Global warming is being blamed for the phenomenon of thousands of walruses migrating to the shores of Alaska’s northwestern coast when they traditionally have stayed out at sea.

According to local reports, a herd of about 5,000 walruses are on as beach just north of Point Lay, with another group of 3,000 animals in the vicinity.

A group of scientists from the U.S. Geological Survey are scheduled to travel to the Chukchi Sea next week to tag the walruses with satellite radio transmitters. They will also try to determine why the creatures are going on shore.

“This is a relatively new event and it appears closely related to the loss of sea ice habitat on the offshore of the Chukchi Sea,” said Joel Garlich-Miller, wildlife biologist with the U.S. Fish and Wildlife Service, according to media.

However, this may only be a replay on what happened last summer, when 20,000 walruses assembled near Point Lay.

Because the ice has melted at a rapid pace, the edge of the sea ice (where walruses normally like to be so they can dive for food) has moved too far from shore. Walruses cannot swim in waters that deep.

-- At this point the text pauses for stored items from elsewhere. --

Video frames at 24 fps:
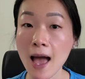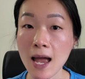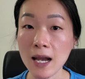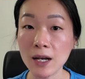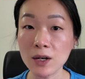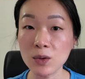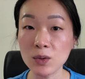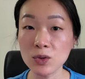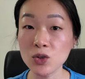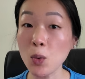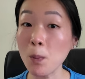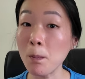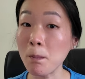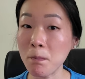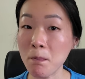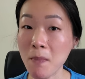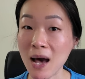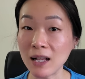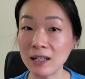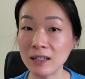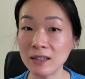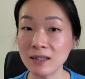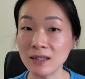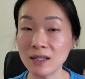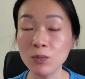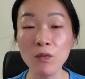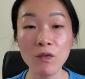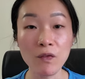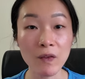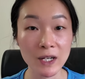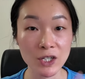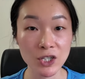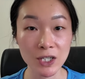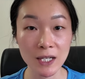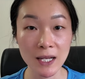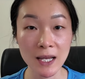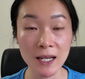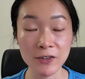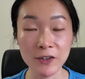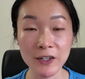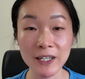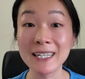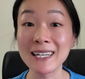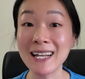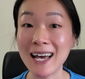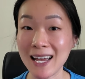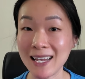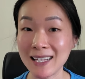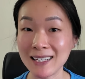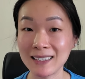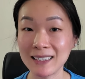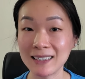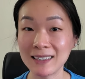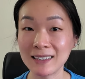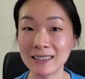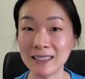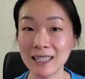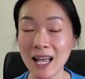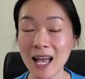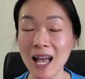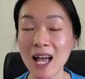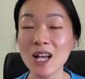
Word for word: and also balanced vegetarian diet.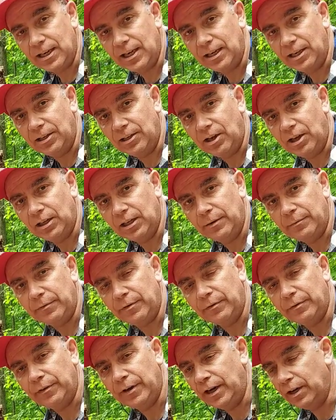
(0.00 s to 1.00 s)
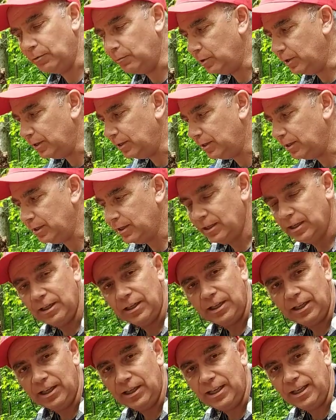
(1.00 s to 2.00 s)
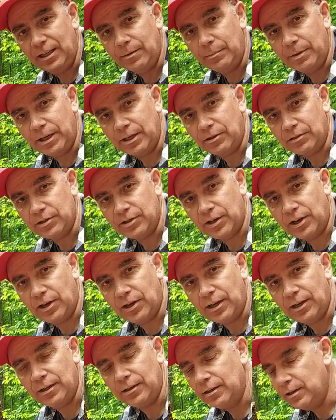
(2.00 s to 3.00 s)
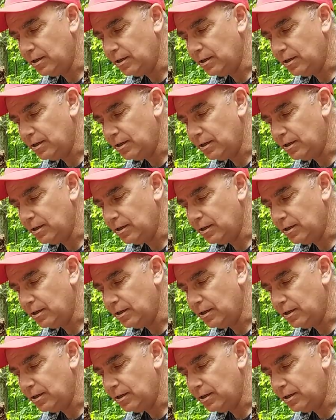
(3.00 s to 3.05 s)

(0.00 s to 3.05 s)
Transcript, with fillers: cut it all up for firewood, you need a bigger saw.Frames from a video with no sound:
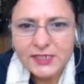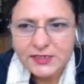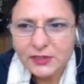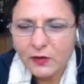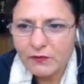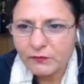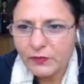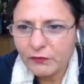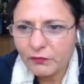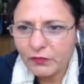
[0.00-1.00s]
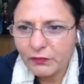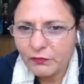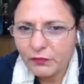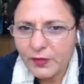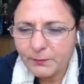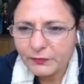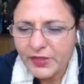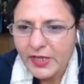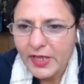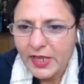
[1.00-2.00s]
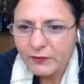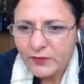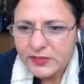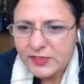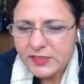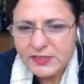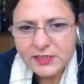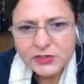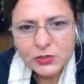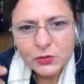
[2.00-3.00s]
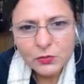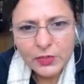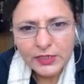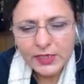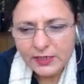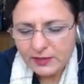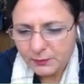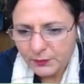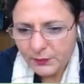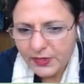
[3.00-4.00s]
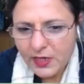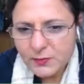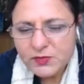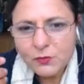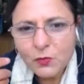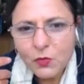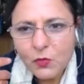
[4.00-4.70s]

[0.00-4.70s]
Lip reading: If it's listened to, it becomes more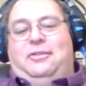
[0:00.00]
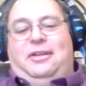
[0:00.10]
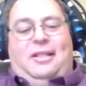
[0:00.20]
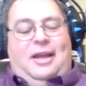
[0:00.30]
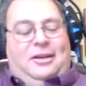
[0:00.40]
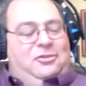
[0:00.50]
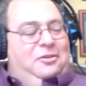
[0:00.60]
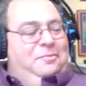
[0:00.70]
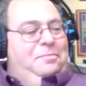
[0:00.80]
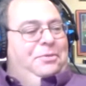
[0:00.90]
Now, folks,
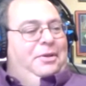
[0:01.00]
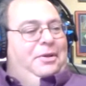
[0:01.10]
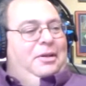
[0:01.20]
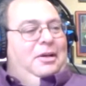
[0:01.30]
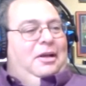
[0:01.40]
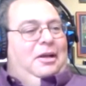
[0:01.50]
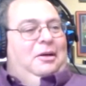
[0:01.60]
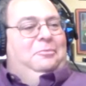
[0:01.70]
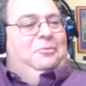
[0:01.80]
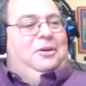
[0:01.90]
if you
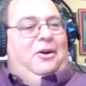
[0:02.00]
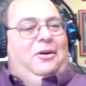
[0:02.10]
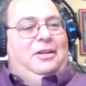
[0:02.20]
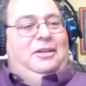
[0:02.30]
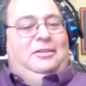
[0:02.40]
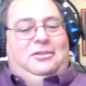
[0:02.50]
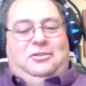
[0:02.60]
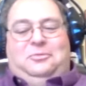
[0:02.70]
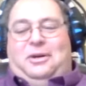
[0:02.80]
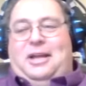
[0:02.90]
thought 18 and a
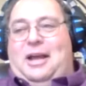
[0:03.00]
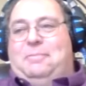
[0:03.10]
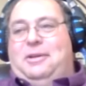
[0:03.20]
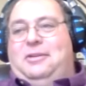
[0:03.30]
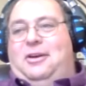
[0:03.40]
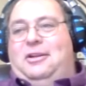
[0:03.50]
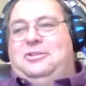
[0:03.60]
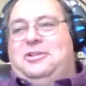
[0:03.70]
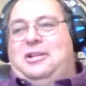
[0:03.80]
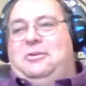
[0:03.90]
half missing
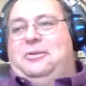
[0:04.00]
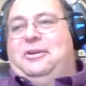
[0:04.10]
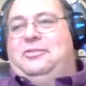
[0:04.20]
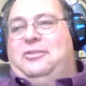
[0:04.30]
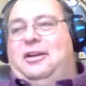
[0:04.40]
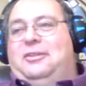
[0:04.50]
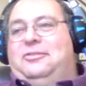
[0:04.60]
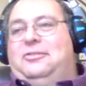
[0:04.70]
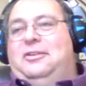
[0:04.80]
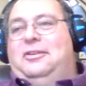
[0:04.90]
minutes
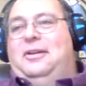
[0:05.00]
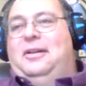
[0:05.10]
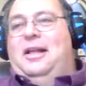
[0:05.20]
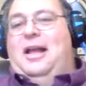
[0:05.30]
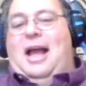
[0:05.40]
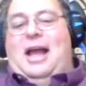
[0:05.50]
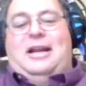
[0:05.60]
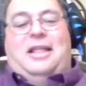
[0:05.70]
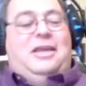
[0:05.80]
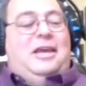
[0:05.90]
on tape
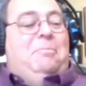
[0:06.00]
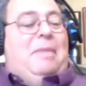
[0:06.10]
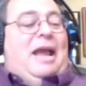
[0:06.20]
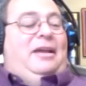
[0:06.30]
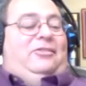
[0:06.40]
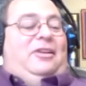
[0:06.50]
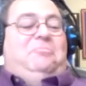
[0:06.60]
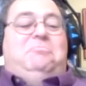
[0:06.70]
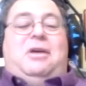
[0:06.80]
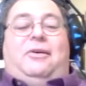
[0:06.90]
during Watergate
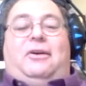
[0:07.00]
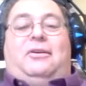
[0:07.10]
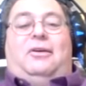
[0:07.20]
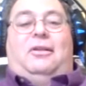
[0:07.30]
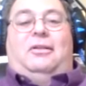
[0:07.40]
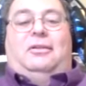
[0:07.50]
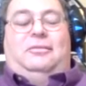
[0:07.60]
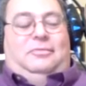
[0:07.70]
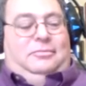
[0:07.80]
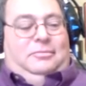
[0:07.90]
was a big
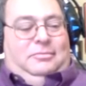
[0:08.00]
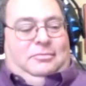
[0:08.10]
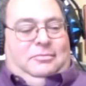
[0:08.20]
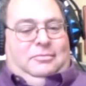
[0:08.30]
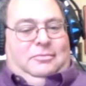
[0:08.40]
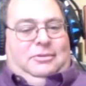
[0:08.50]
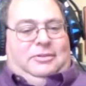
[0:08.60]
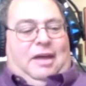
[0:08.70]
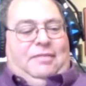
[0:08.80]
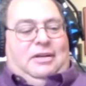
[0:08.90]
deal,
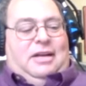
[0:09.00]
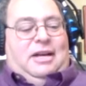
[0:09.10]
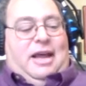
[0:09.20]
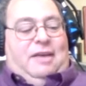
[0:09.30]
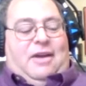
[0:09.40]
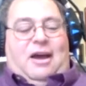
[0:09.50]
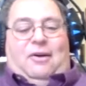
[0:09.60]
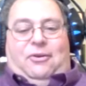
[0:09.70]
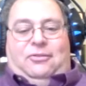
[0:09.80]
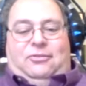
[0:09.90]
and it
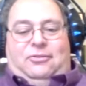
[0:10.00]
was.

These dangerously large walrus haul-outs in the Chukchi Sea are a direct result of extreme Arctic sea- ice melt caused by climate change, said Geoff York, an Arctic wildlife biologist with the World Wildlife Fund.

Unless carbon pollution is dramatically reduced, walruses, polar bears and even people in the Arctic will face a much more perilous future than they do already.

Local wildlife officials have recommended that people and vehicles stay away from the walrus herd, since any sudden shock or noise could prompt a dangerous stampede.